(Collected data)
►
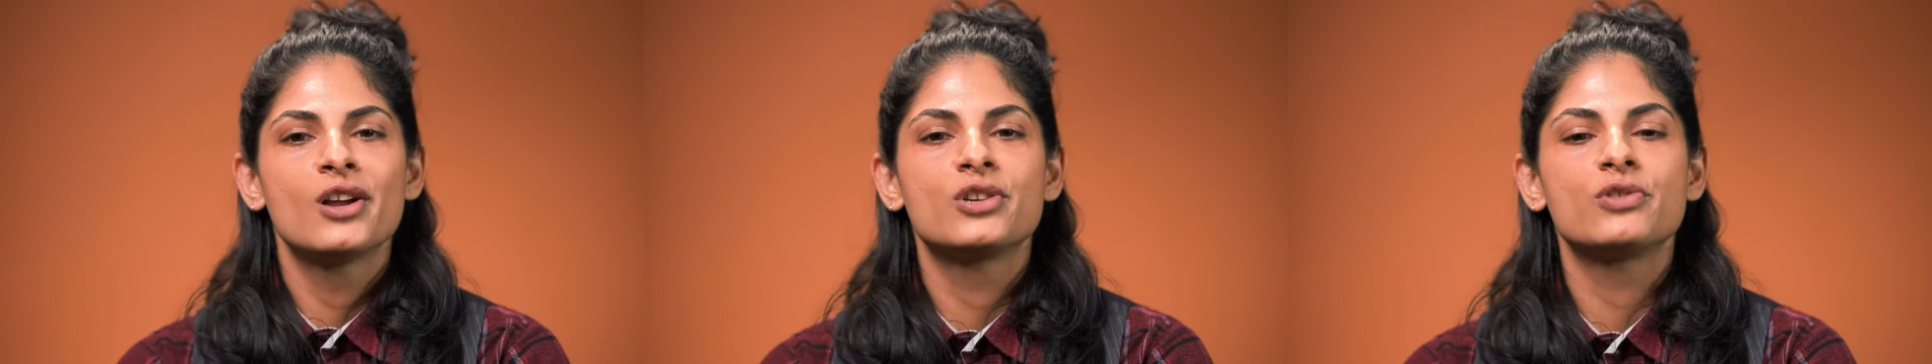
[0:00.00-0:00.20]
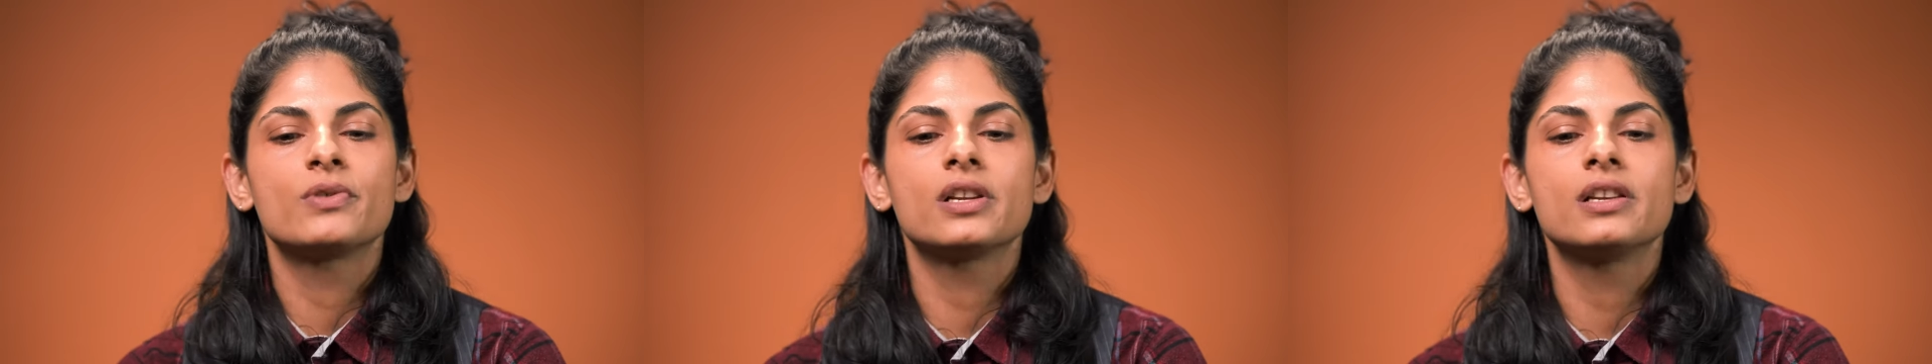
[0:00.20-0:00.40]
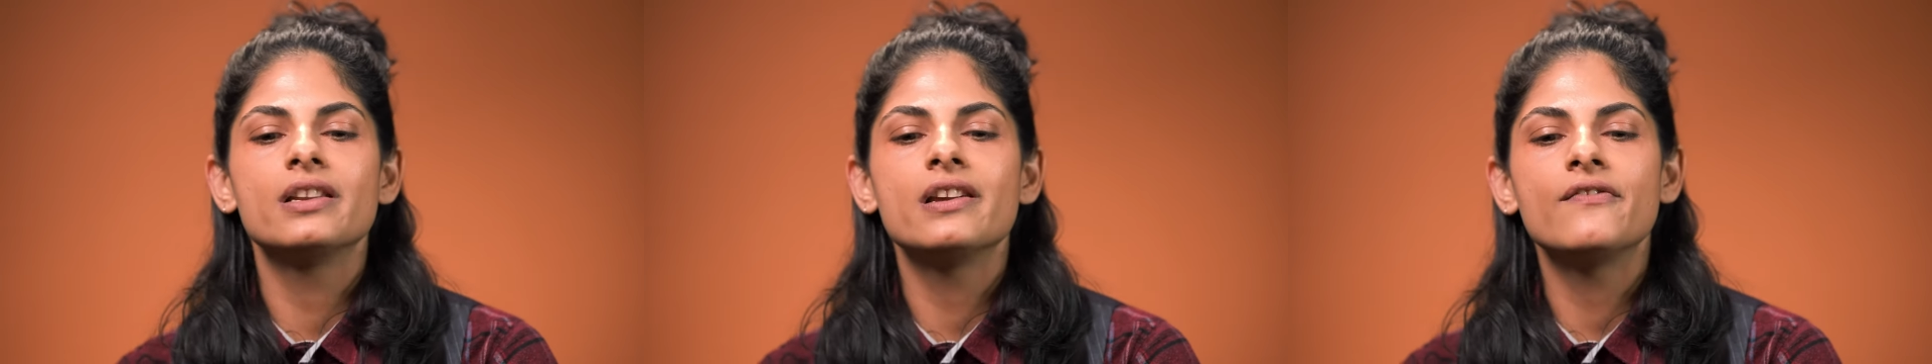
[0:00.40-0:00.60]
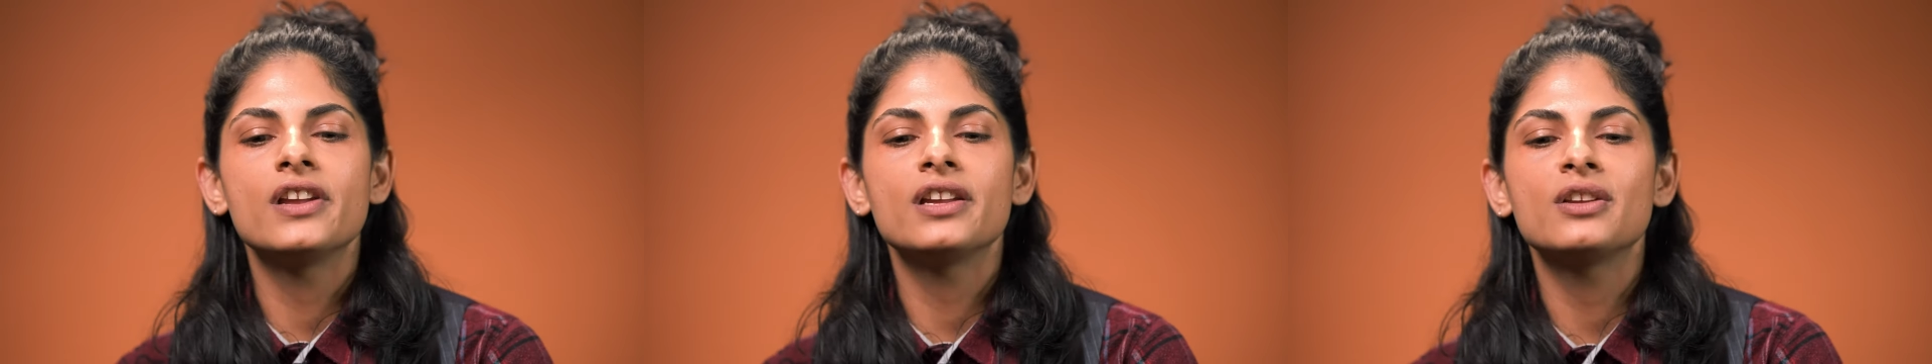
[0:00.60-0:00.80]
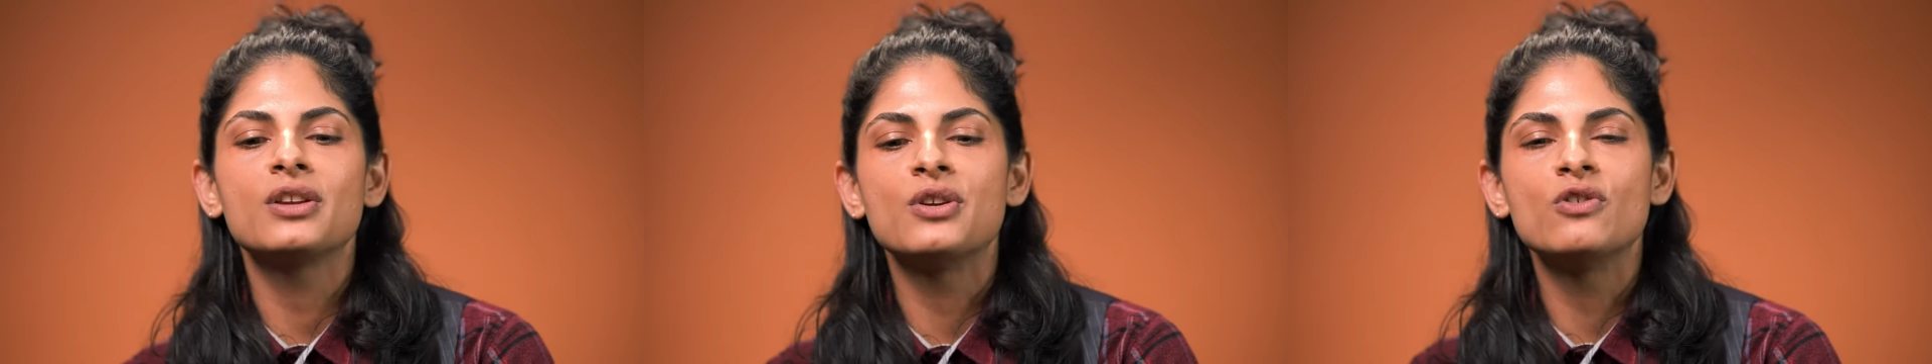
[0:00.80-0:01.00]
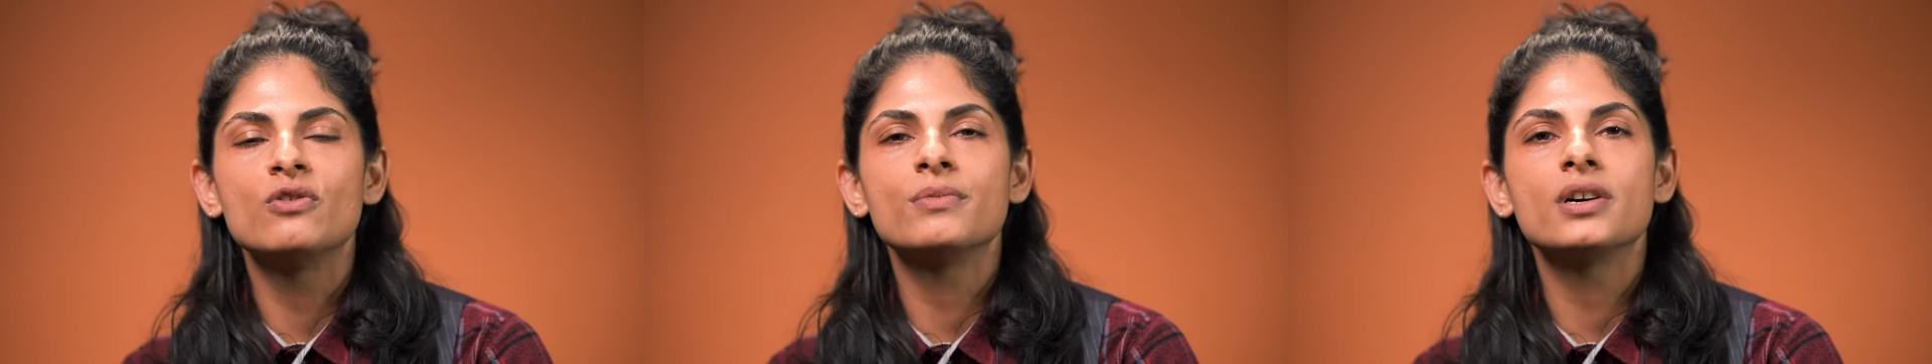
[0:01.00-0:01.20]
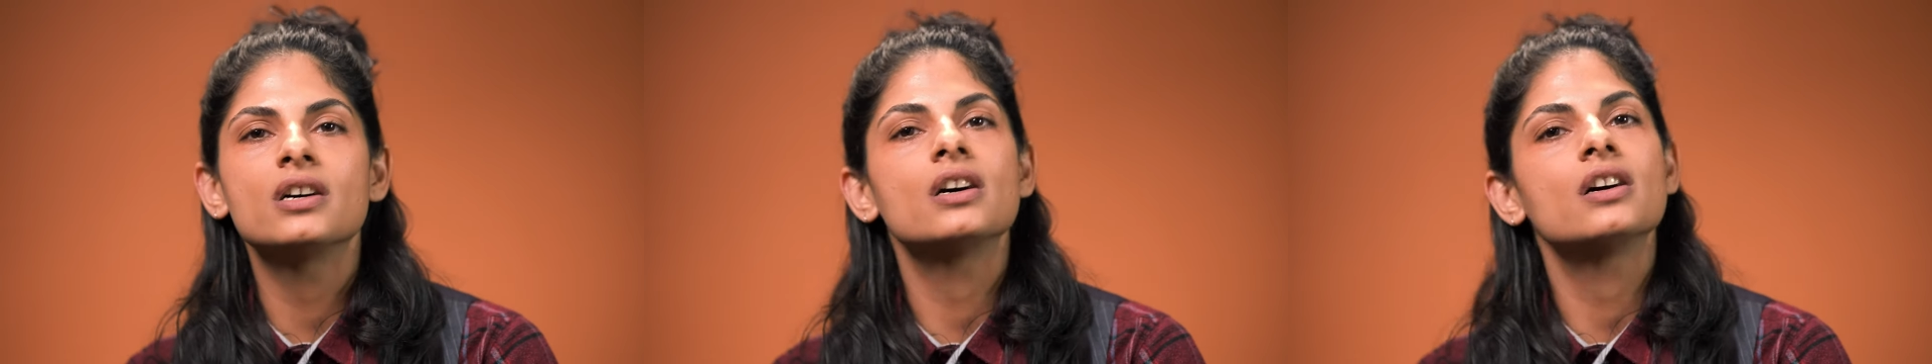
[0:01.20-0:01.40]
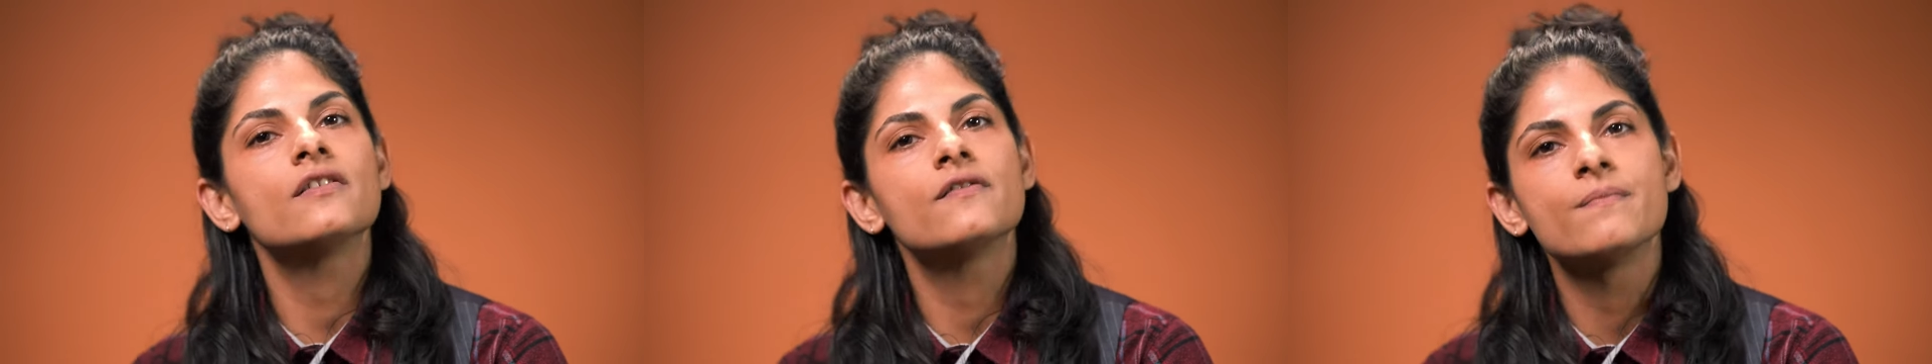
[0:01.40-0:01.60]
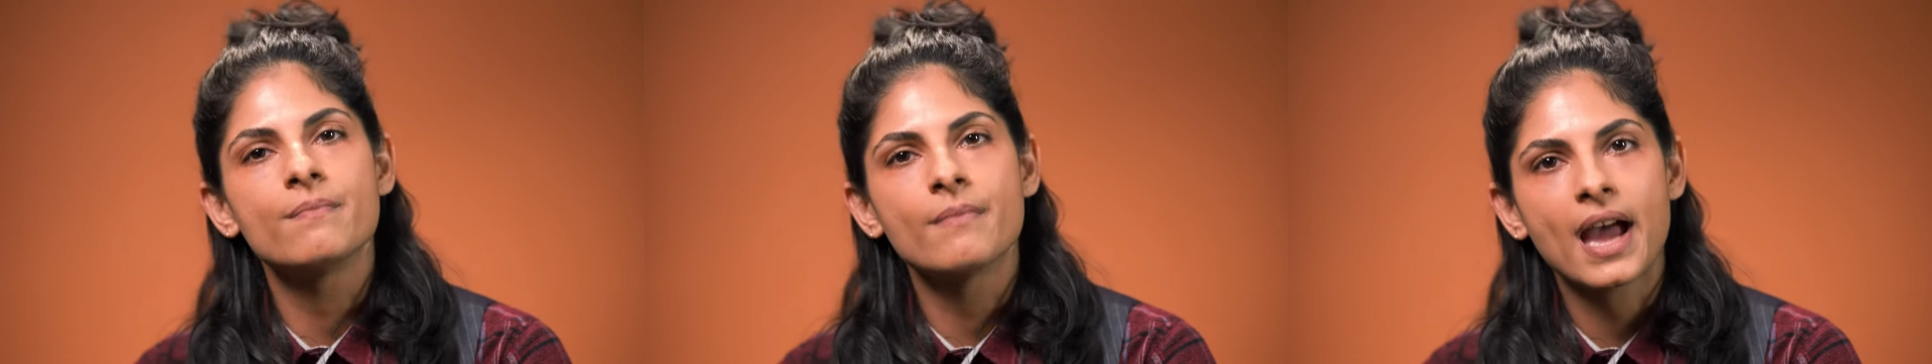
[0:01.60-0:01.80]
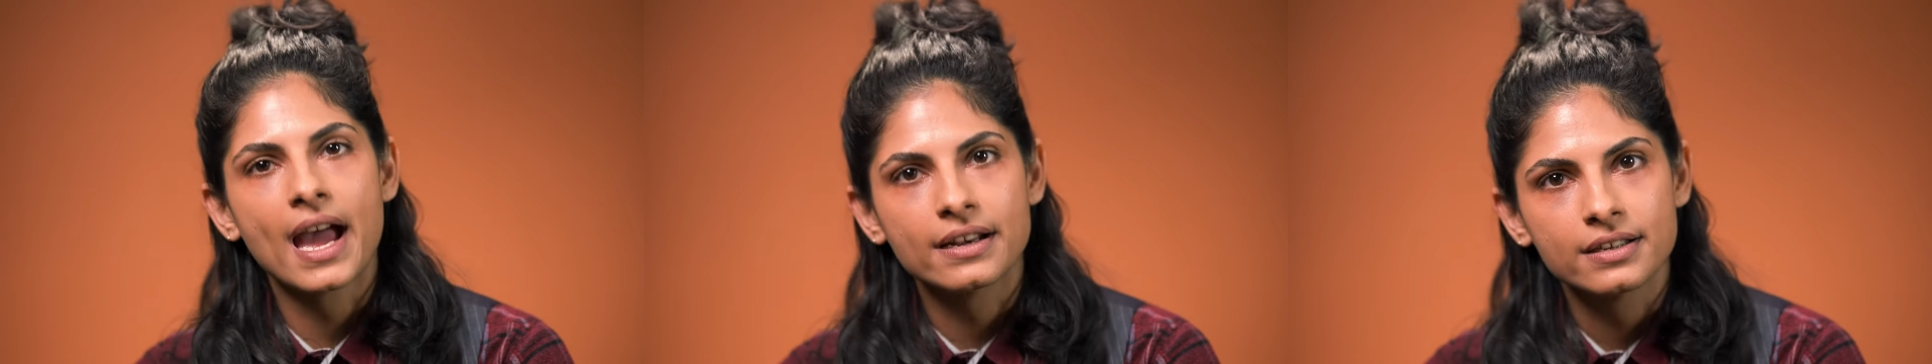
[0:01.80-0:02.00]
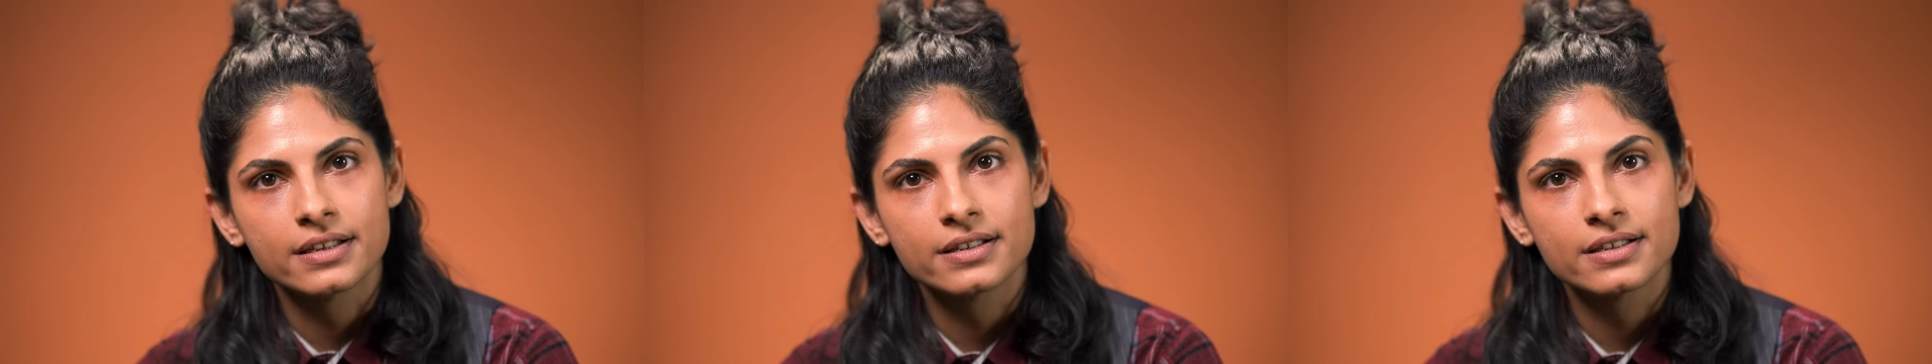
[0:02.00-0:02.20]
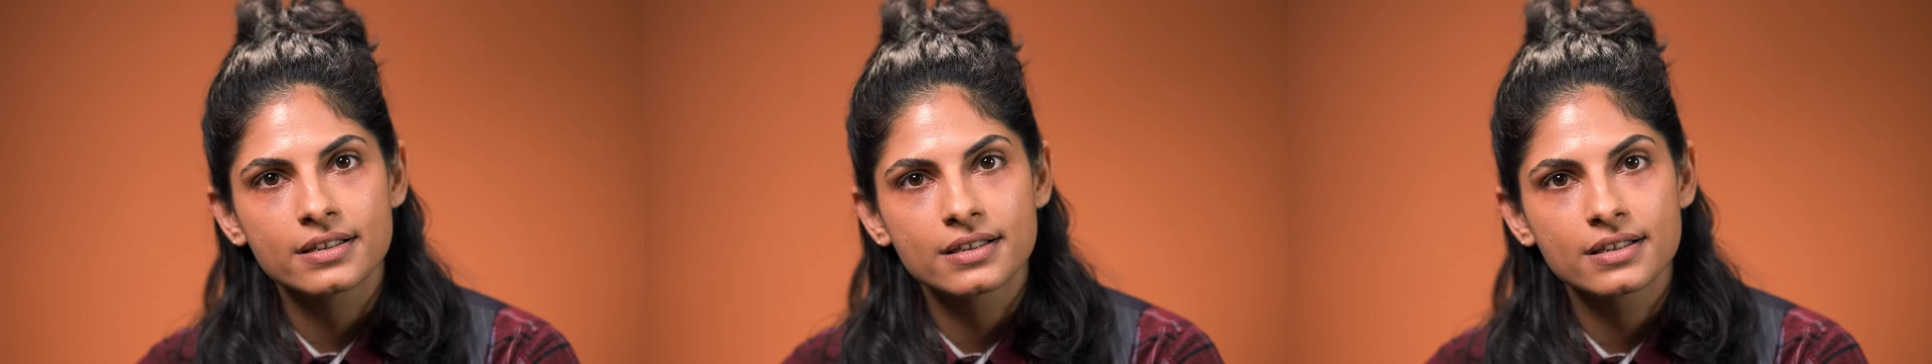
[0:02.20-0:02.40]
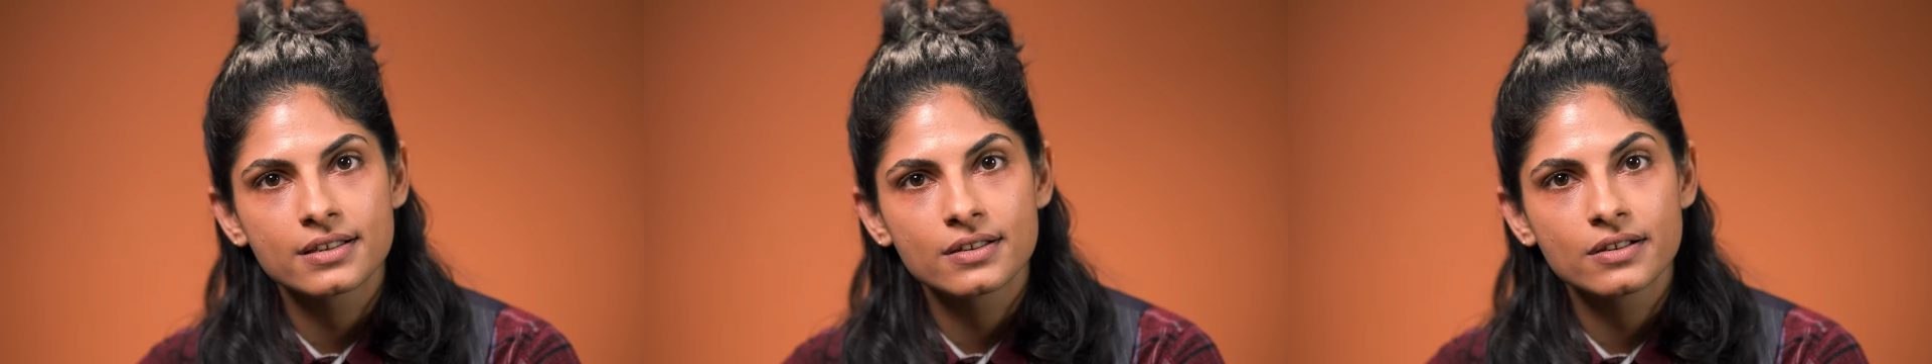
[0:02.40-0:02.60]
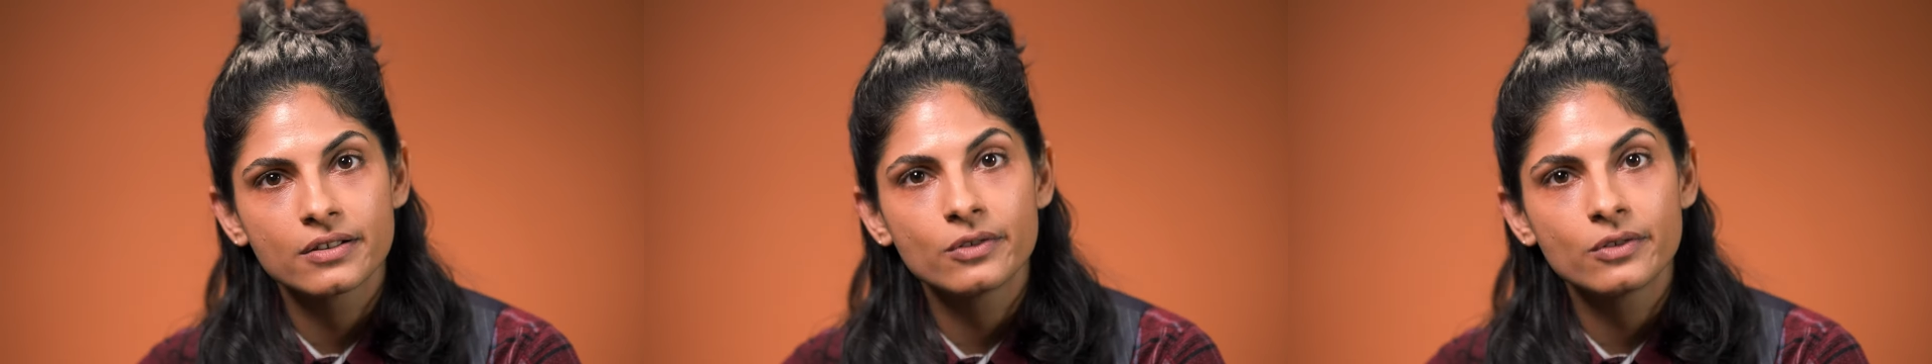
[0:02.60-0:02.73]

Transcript: to a living humor of madness,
◄
What is being asked:
The data above should be repeated in full and exactly, with no pictures carried over.

Output of the task:
[0:00.00-0:00.20]
[0:00.20-0:00.40]
[0:00.40-0:00.60]
[0:00.60-0:00.80]
[0:00.80-0:01.00]
[0:01.00-0:01.20]
[0:01.20-0:01.40]
[0:01.40-0:01.60]
[0:01.60-0:01.80]
[0:01.80-0:02.00]
[0:02.00-0:02.20]
[0:02.20-0:02.40]
[0:02.40-0:02.60]
[0:02.60-0:02.73]

Transcript: to a living humor of madness,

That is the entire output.